- _EXERCISE AIM_
Write out each line below precisely, passing over the pictures.

Dataset entries
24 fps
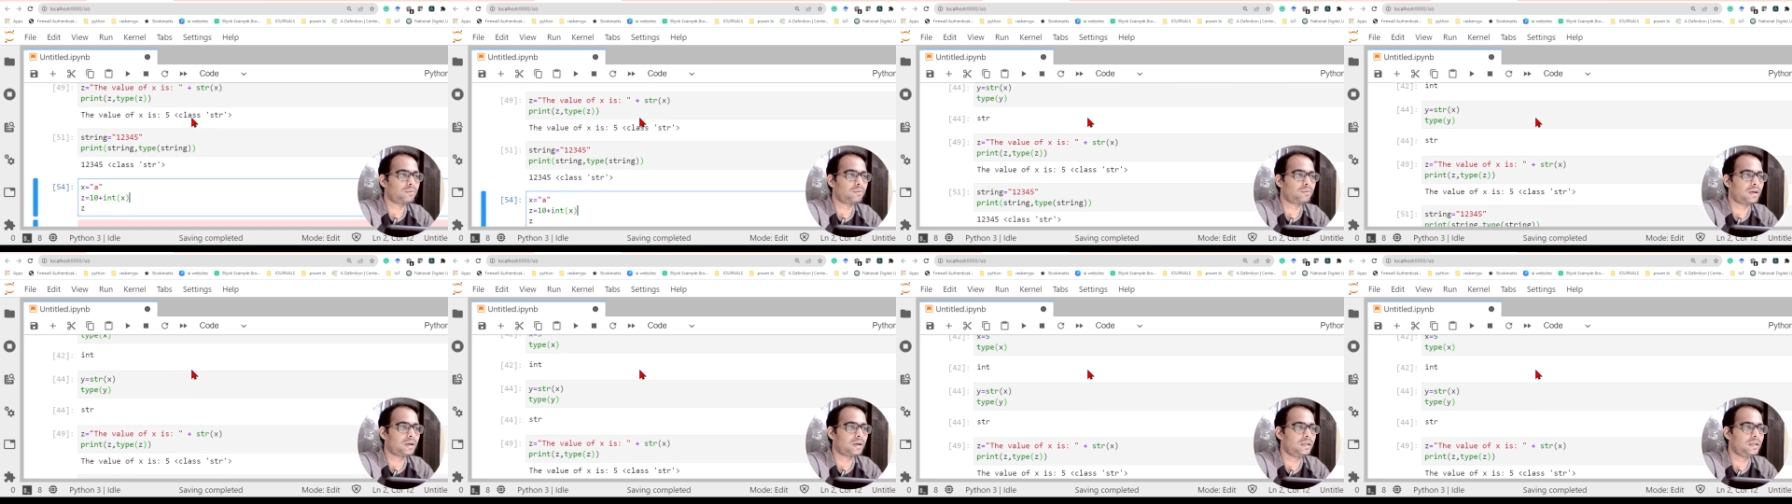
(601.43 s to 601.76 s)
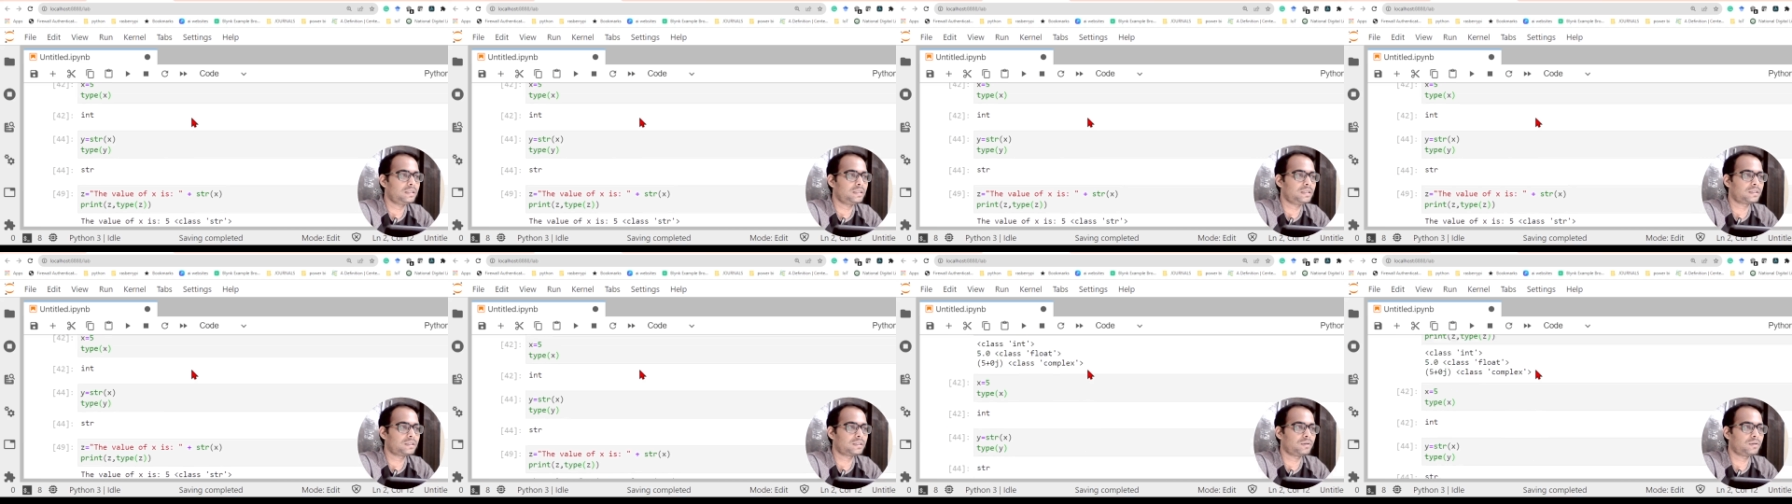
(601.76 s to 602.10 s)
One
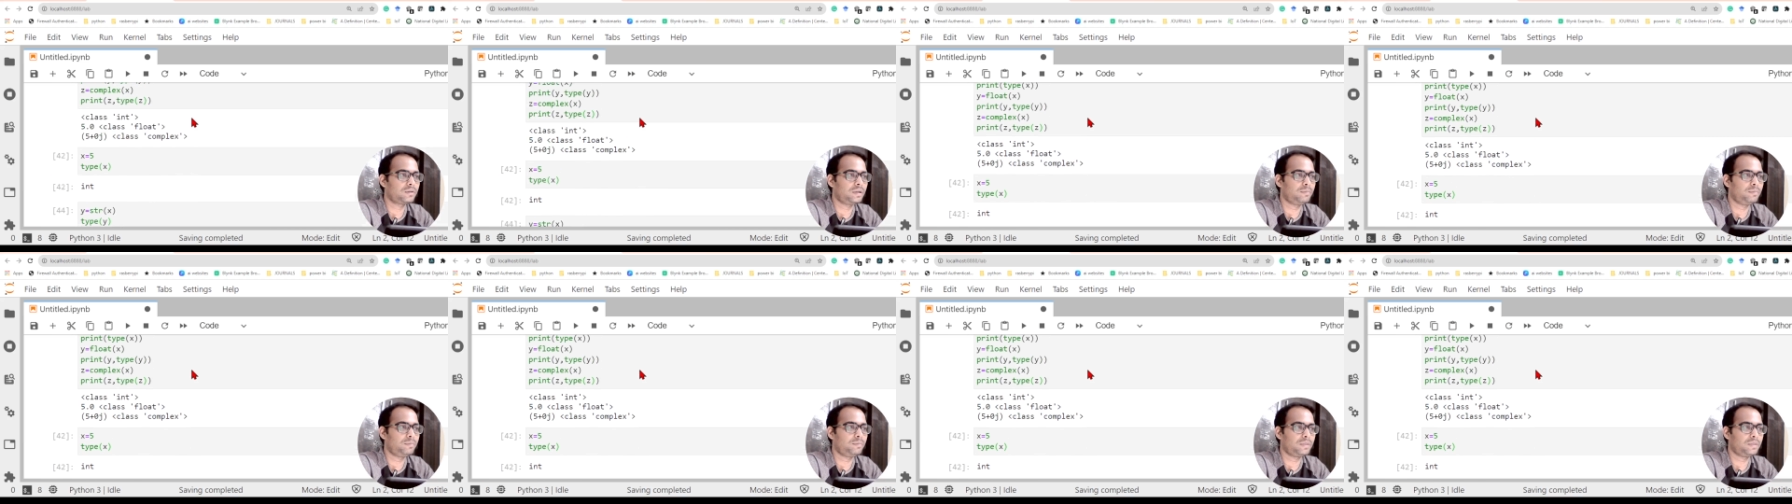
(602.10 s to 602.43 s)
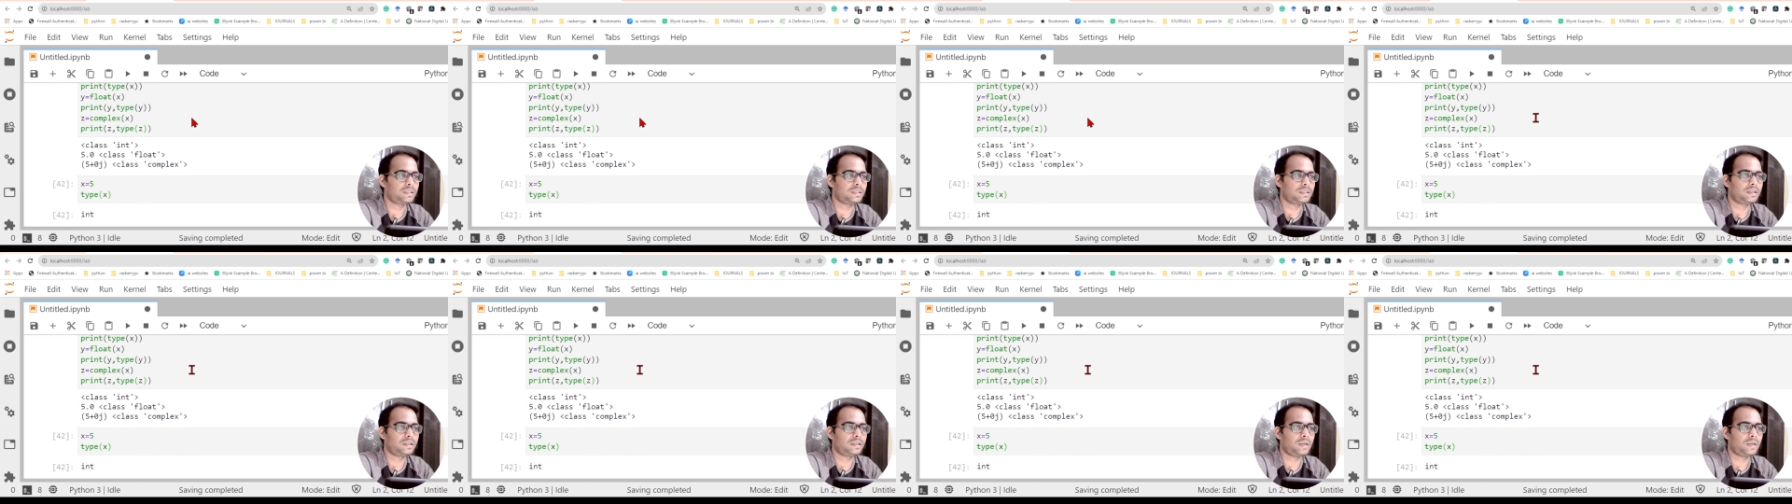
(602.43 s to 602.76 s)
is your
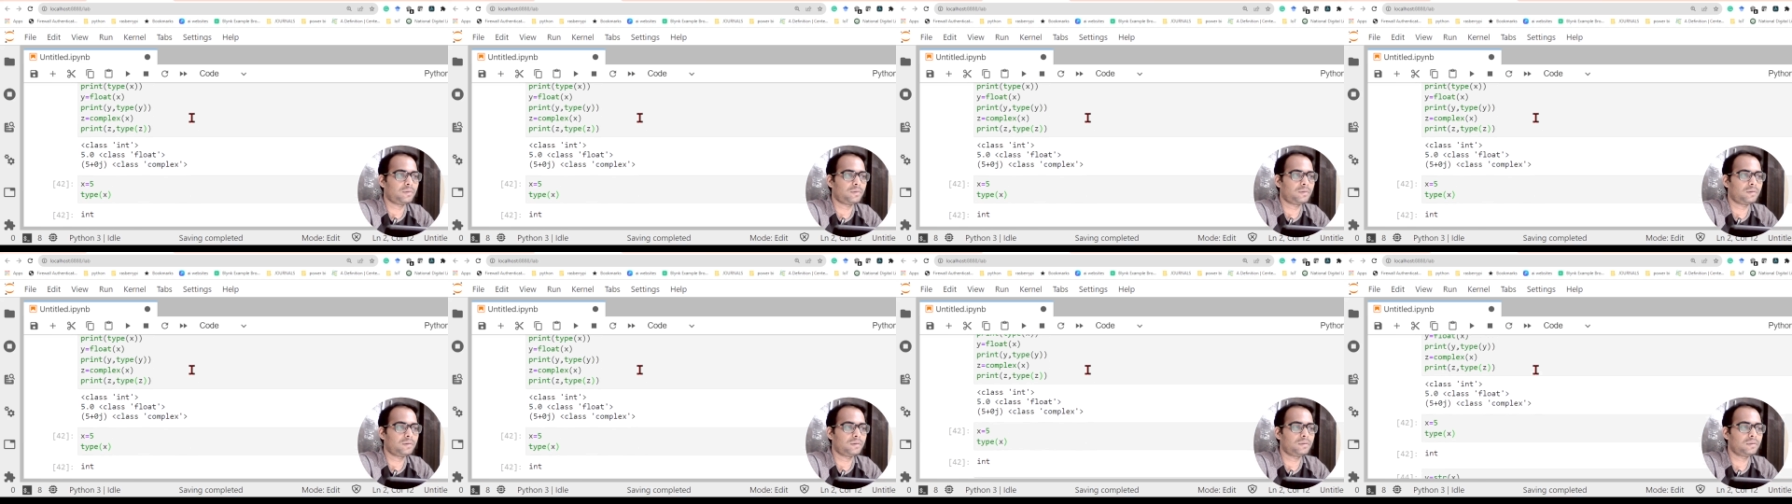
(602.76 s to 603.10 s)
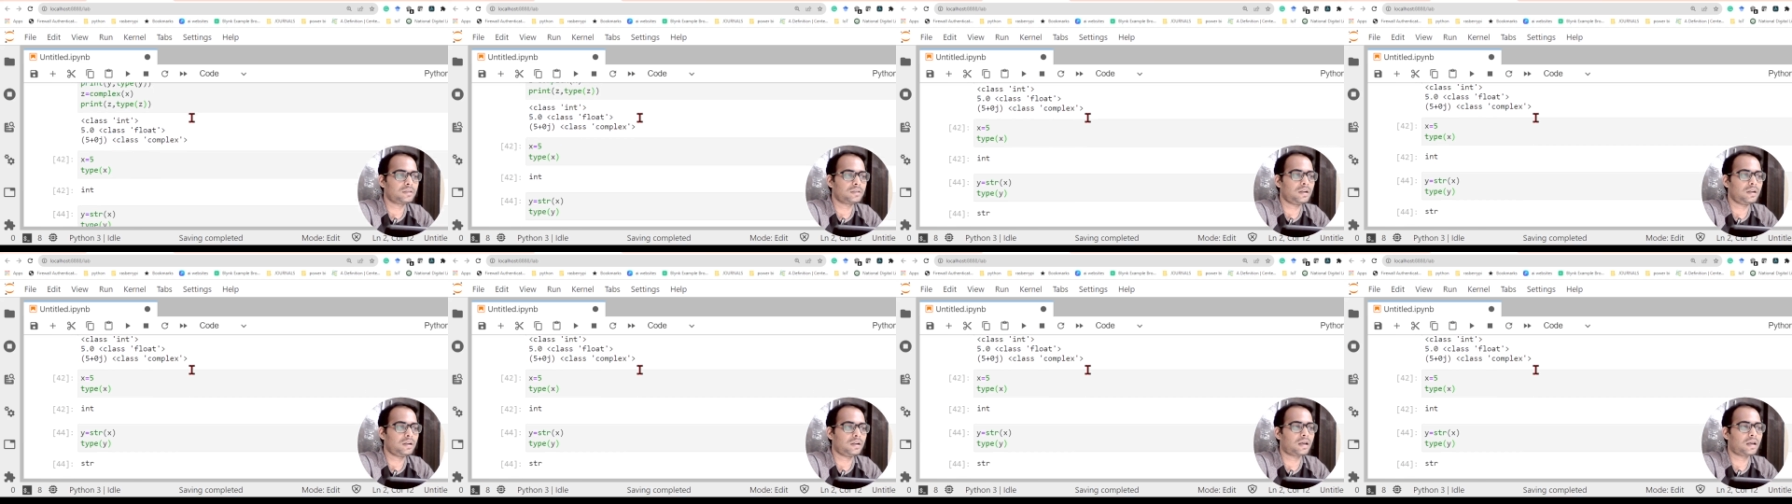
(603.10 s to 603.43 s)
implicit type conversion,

- _ANSWER TO THIS PROBLEM_
24 fps
(601.43 s to 601.76 s)
(601.76 s to 602.10 s)
One
(602.10 s to 602.43 s)
(602.43 s to 602.76 s)
is your
(602.76 s to 603.10 s)
(603.10 s to 603.43 s)
implicit type conversion,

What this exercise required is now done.